1. How to send Cyrillic (Russian) e-mail from Gmail

Gmail provides two options for sending non-Western-European texts.
By default Gmail tries to "guess" what is the encoding of the text you typed (this is the first option) and then sends your message using that encoding.

If I type Russian text, Gmail figures it out and prepares outgoing message in Russian encoding "Cyrillic(KOI8-R)".

If I type some Russian and some German, Gmail also correctly decides that the encoding should be Unicode(UTF-8).

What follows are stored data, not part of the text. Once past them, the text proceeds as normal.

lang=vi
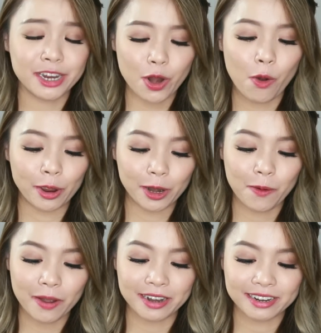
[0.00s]
nổi
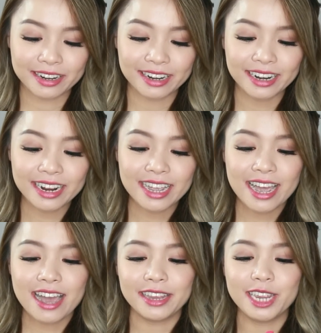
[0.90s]
luôn
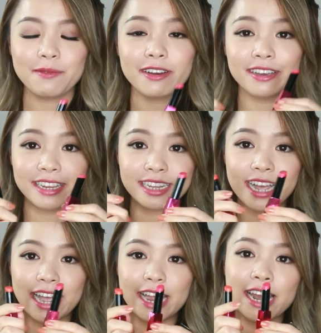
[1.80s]
Như mọi người nhìn
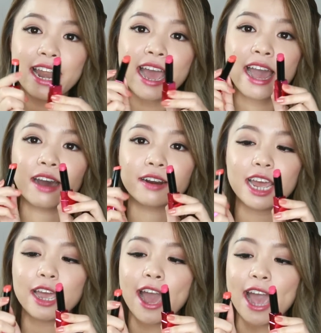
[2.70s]
thấy là ở
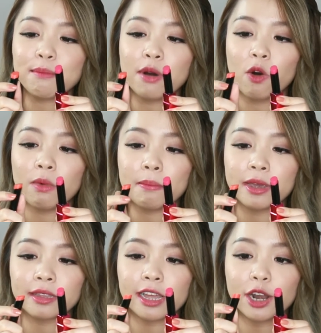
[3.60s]
đây hai màu mà
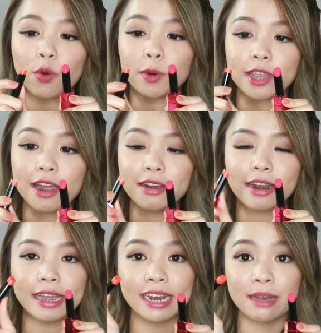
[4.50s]
mình thấy nổi nhất
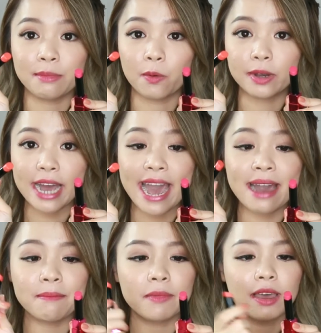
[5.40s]
Đấy là màu
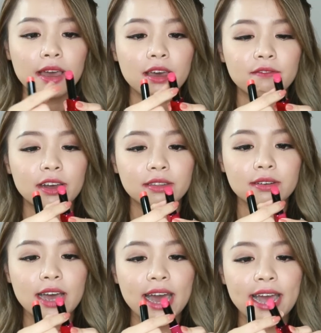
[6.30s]
cam và
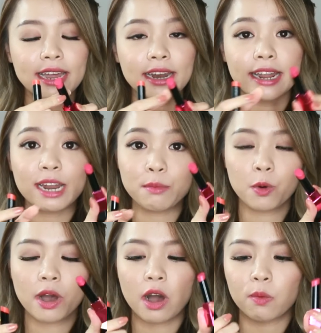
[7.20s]
thứ hai đấy là
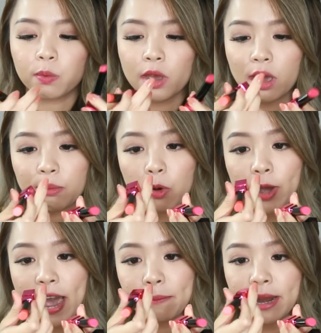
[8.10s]
màu hồng Màu
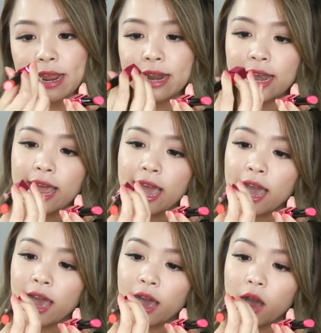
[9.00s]
cam này
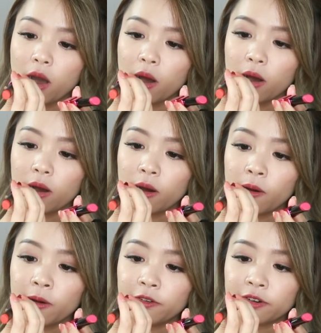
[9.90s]
là
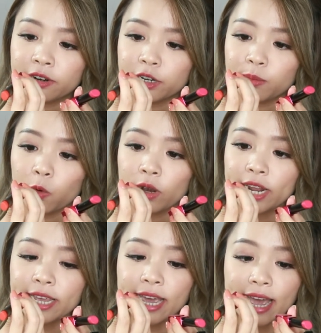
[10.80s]

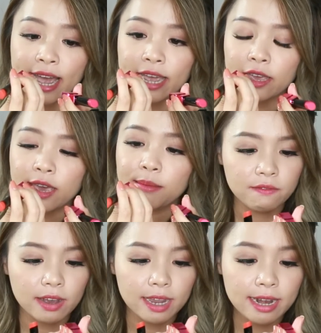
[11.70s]
OR402
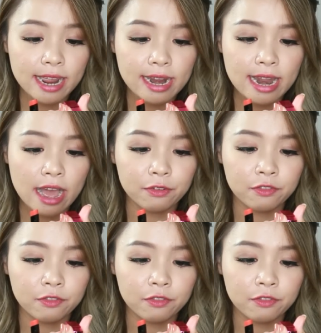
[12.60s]
Và cái này là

If you don't want to rely on such "guessing" or have problems with it, then there is a second option - click on "Settings" at the top left line of options and on that page go down to the option "Outgoing message encoding" and choose their 2nd one - ask Gmail to use - always - UTF-8 encoding for each and every message you are sending.

Whether a recipient will be able to read such Russian e-mail (where Russian text is represented as a text of UTF-8 encoding and not as a text of some Russian encoding) or not depends on the software s/he uses.
Gmail does form correct system header that has encoding specification:
      charset=utf-8

Modern e-mail programs such as Outlook Express, Mozilla (Thunderbird), MS Outlook would show such incoming UTF-8 letter just fine.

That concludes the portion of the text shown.